Bunların ve diğer eleştirilerin ışığında pek çok kişi özel mülkiyet için farklı gerekçelendirme yolları önermiştir. Bu gerekçelendirme yolları ne daha önceki öz sahiplik düşüncesinin ne de öz sahiplik hakkının emek harcayarak dışarıdaki nesneleri kapsayacak şekilde genişletilebileceği düşüncesinin kabulüne dayanmaktadır. Bu argümanlar, ister siyasi ve sivil hakların savunulması bağlamında (Gaus 2010), ister bilinçli bir şekilde amaçlarının peşinden gitme kabiliyeti olan varlıklar olmamız bağlamında (Lomasky 1987; Mack 2010), ister kendi hayatımızın yazarları olabilme kabiliyetimiz bağlamında (Tomasi 2012) ele alınsın, insanların dışarıdaki kaynaklar üzerinde güvenliğe sahip olmalarının ahlaki önemine işaret etmektedir.

Bir dizi etkili argüman, mülkiyetin gerekçelendirilmesiyle maddi refahı bağdaştırmaktadır.

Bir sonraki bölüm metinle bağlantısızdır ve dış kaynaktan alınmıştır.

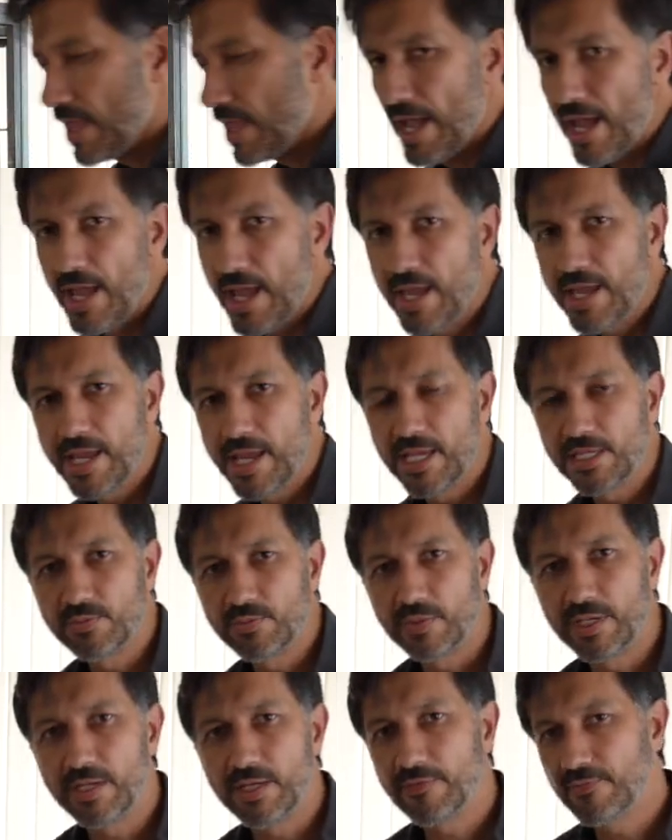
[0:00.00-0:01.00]
there is
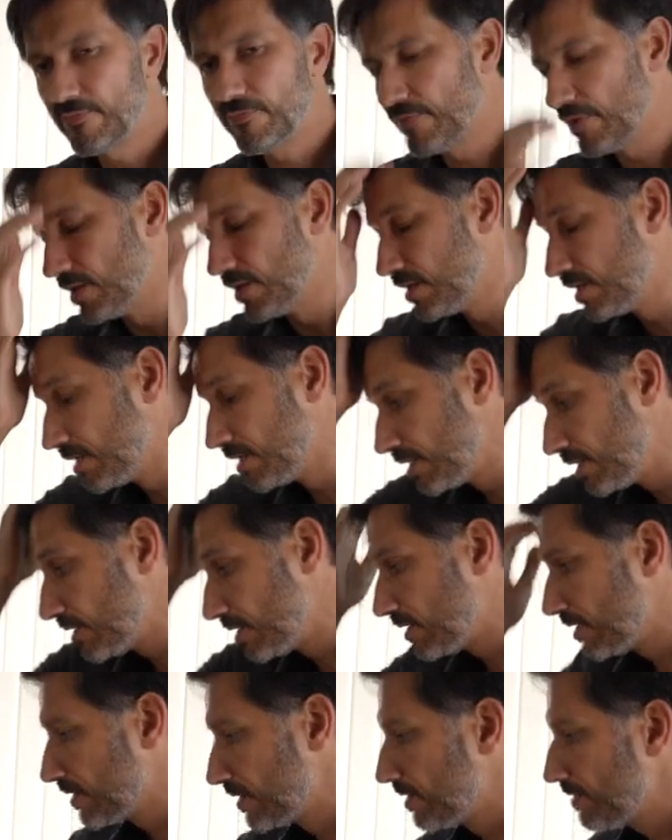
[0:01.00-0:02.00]
we've
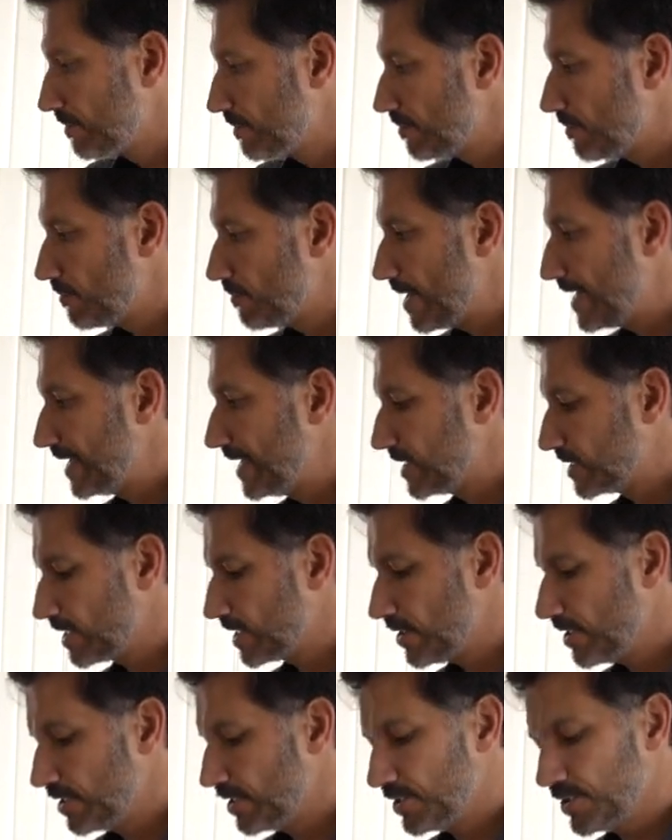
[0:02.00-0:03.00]
made it
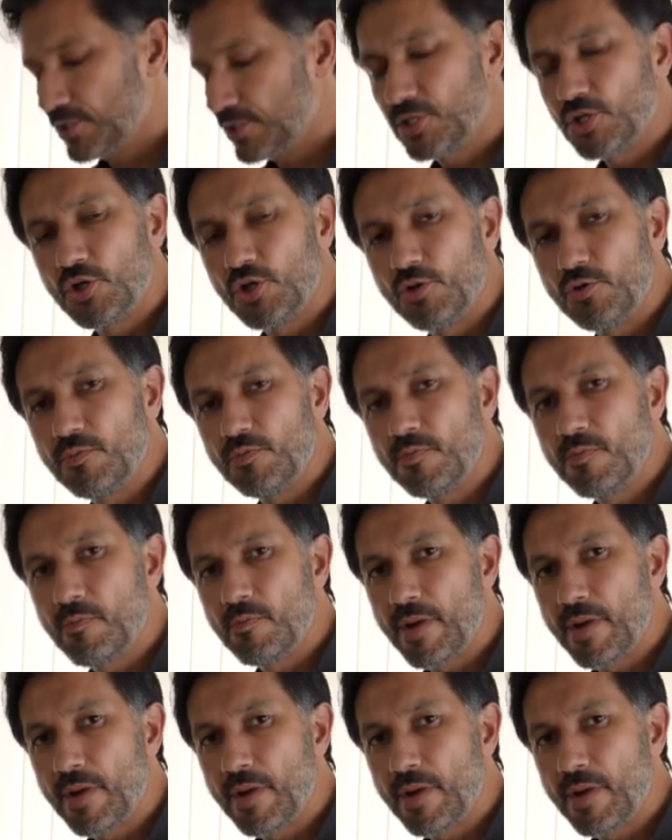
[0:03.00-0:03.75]
so that the two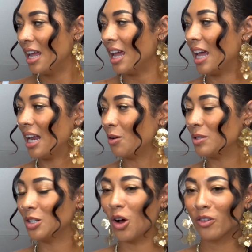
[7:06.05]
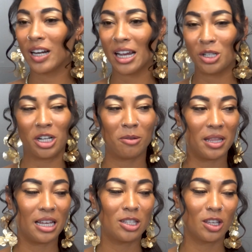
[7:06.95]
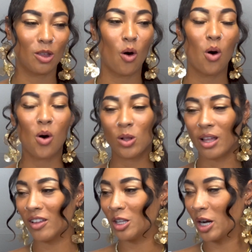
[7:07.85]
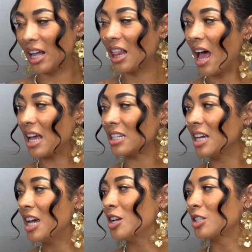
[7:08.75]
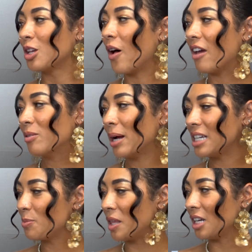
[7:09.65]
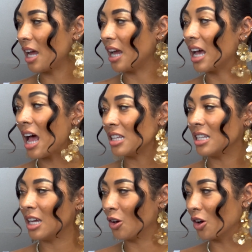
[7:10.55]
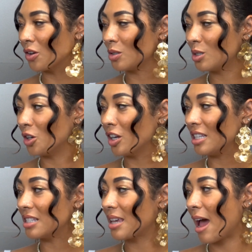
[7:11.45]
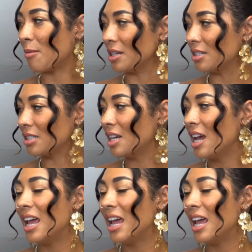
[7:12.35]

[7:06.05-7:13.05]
And it was an overnight trip, and they took the whole 11th grade class. So everybody spent the night, guys and girls. So you're in these cabins.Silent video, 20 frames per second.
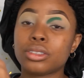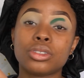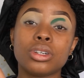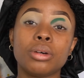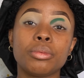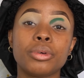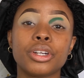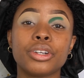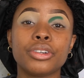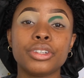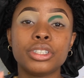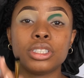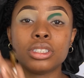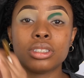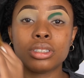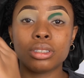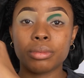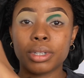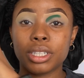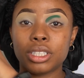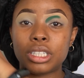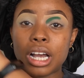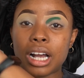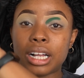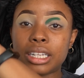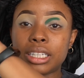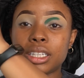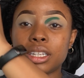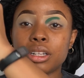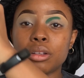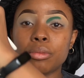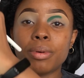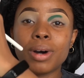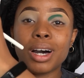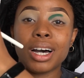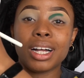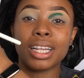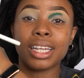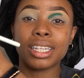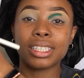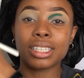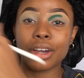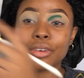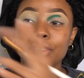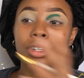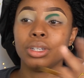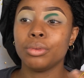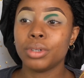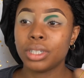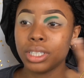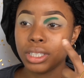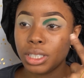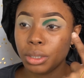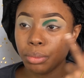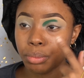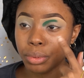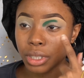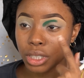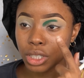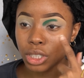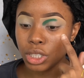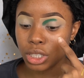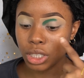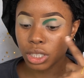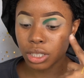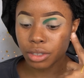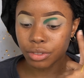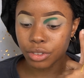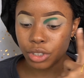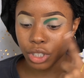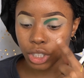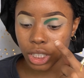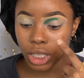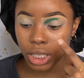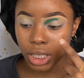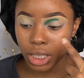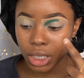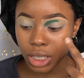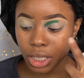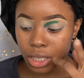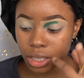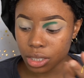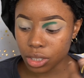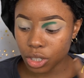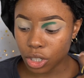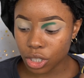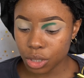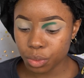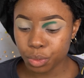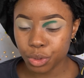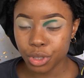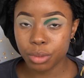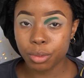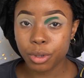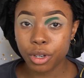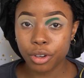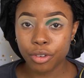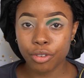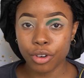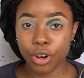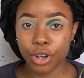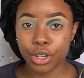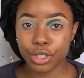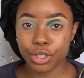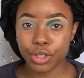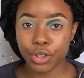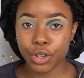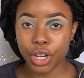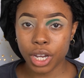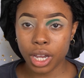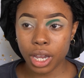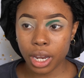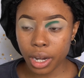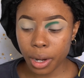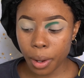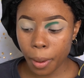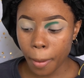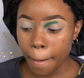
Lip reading: so I'm gonna reach into my Jaclyn Hill palette. I really want to deepen this shade of green. It's not supposed to be a forest green.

Özel mülkiyet hakkı, dış dünyanın belli sayıda birbirinden ayrı, her biri sadece sahibi tarafından kontrol edilen bireysel alanlara ayrılmasını sağlamaktadır. Sosyal hayatın bu şekilde organize edilmesi, kolektif mülkiyetten daha çok tercih edilir bir şeydir. Çünkü kolektif eyleme dair problemleri ortadan kaldırmaktadır. Nesnelerin kullanımı herkese açık olduğunda hepimiz nesneleri kullanabildiğimiz kadar kullanma eğilimde oluruz. Bu durum genel kullanıma bağlı olarak kaynakların tükenmesiyle sonuçlanacak ve herkesin zararına olacaktır. Özel mülkiyet hakkı sadece bu tarz bir ortaklık trajedisini ortadan kaldırmakla kalmamakta, insanları kendilerine ait olan şeyleri korumaya, üretkenliklerini artırmaya ve kendilerine ait olan şeyleri başkalarıyla ortak fayda doğrultusunda değiş tokuş etmeye teşvik etmektedir (Schmidtz 1994; Buchanan 1993).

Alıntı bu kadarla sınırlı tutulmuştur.